The youth bulge remains a fundamental fact of demographic life, and seems to indicate a screaming distinction between Global South and Global North.

Now contrast Latin America and the Caribbean. As I suggested, in the mid- and late twentieth century, Latin American nations definitely fitted that “African” youth bulge model, and their median ages were startlingly young. But the figure then rose, from 18.6 in 1965 to 21 by 1985. But that figure then climbed at a striking clip, to top 25 by 2005, and today it stands at 31.0.

Most Latin American nations are aging rapidly, as their fertility rates plummet. If we turn back to that table of the world’s 230 nations, then the Latin American nation with the youngest age profile is Guatemala, with a median age of 22.1, a figure close to African conditions. Even so, this places the country at number 180 in the list, still ahead of almost all African nations. Besides Guatemala, only three Latin American nations have medians at or below 25 years: Belize, Honduras, and Bolivia. Meanwhile, several nations have medians above that symbolic landmark of thirty. These include Uruguay (35), Chile (34.4), Brazil (32.6), Argentina (31.7), and Colombia (30.0), with Mexico at 28.3 and Peru at 28.0.

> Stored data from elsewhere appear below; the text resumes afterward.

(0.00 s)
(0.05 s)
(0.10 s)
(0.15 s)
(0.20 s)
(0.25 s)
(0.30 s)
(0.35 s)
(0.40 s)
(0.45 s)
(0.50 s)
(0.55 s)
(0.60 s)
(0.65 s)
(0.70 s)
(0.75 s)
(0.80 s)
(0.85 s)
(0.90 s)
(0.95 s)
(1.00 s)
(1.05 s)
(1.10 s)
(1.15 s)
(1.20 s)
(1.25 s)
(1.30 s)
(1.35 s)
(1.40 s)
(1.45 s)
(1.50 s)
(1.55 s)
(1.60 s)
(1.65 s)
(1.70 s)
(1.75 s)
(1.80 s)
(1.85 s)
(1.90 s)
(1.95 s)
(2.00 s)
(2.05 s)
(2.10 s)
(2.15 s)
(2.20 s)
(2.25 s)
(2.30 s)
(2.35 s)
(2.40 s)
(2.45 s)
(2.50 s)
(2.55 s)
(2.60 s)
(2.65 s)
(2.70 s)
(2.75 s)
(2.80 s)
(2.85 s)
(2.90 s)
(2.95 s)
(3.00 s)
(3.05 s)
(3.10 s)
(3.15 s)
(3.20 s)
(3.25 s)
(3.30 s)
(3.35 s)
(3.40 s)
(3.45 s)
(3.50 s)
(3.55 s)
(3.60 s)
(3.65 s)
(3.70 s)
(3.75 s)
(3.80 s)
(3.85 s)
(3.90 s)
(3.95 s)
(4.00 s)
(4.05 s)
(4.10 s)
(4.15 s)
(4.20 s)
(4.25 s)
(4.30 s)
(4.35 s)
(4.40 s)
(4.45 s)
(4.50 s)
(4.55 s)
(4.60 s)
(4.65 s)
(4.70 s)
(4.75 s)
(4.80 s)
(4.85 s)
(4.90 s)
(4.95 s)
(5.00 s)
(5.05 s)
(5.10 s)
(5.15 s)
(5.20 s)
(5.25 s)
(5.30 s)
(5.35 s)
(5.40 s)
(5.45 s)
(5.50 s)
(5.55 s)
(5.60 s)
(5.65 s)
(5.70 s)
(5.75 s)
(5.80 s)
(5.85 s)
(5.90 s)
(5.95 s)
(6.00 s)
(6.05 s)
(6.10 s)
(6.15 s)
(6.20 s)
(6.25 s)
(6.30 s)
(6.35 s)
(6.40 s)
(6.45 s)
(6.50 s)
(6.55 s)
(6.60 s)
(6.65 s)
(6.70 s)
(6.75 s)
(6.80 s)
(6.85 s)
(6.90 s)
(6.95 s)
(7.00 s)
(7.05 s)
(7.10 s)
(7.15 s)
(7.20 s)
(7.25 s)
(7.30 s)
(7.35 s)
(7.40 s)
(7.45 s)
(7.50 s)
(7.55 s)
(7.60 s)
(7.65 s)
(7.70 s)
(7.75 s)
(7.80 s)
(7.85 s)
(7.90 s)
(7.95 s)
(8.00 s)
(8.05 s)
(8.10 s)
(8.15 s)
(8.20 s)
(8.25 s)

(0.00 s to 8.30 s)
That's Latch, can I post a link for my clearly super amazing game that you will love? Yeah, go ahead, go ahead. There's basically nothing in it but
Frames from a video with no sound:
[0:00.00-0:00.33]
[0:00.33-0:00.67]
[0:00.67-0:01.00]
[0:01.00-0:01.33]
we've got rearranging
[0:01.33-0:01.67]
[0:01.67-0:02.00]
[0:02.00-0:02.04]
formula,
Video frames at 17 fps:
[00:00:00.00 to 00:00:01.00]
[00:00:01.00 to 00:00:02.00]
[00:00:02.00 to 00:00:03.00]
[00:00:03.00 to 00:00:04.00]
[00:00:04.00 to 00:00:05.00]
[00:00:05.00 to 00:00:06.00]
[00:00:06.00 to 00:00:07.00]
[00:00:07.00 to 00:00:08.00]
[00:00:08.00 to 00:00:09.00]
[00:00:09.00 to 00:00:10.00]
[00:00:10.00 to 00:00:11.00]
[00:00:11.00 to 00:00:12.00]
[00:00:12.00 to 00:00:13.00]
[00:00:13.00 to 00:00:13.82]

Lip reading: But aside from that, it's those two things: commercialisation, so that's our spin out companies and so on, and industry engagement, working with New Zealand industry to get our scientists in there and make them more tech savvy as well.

All those medians have risen steadily in recent years, and will assuredly continue to do so, moving in what we might call “European” directions. Latin America is a fast-aging society, and its religious patterns will increasingly reflect that reality. Shall we say, it is moving inexorably towards WEIRDness, if it is not there yet.

Also, by so many measures, those aging Latin American nations are showing multiple secularizing trends. These include widespread acceptance of same sex marriage, in the teeth of opposition from all leading churches. Latin nations also record steadily growing numbers of Nones, people who reject any affiliation with religious tradition or institutions. Proportions of Nones, those sin religión, correlate closely both with falling fertility and rising median age, with Uruguay, Chile, and Brazil at the most secular end of the scale. In Chile, the Nones outnumber the evangélicos whose growth has been so widely noted in recent years. In each country, familiar US-style culture war divisions are stark.

Africa, in other words, still hews closely to that old “Third World” stereotype of social structure, while Latin America demonstrably does not. Asian realities are similar to the European-trending WEIRD model, but that is too large a topic to address here in any detail. For what it is worth, overall, the median age for the whole Asian continent rose from 19.8 in 1965 to 32.0 presently – very much indeed like Latin America, and radically unlike Africa.

Whenever we talk about Global South conditions, or Global South Christianity, those differences have to be borne in mind. We might even ask whether the whole “Global South” idea is still valid in the way it certainly  was fifty or even twenty years ago. I believe it is useful. I will continue to use the phrase for those versions of non-Western Christianity that are new or recent in foundation, and which are still generally associated with poverty and state instability. But we do need to choose our language carefully.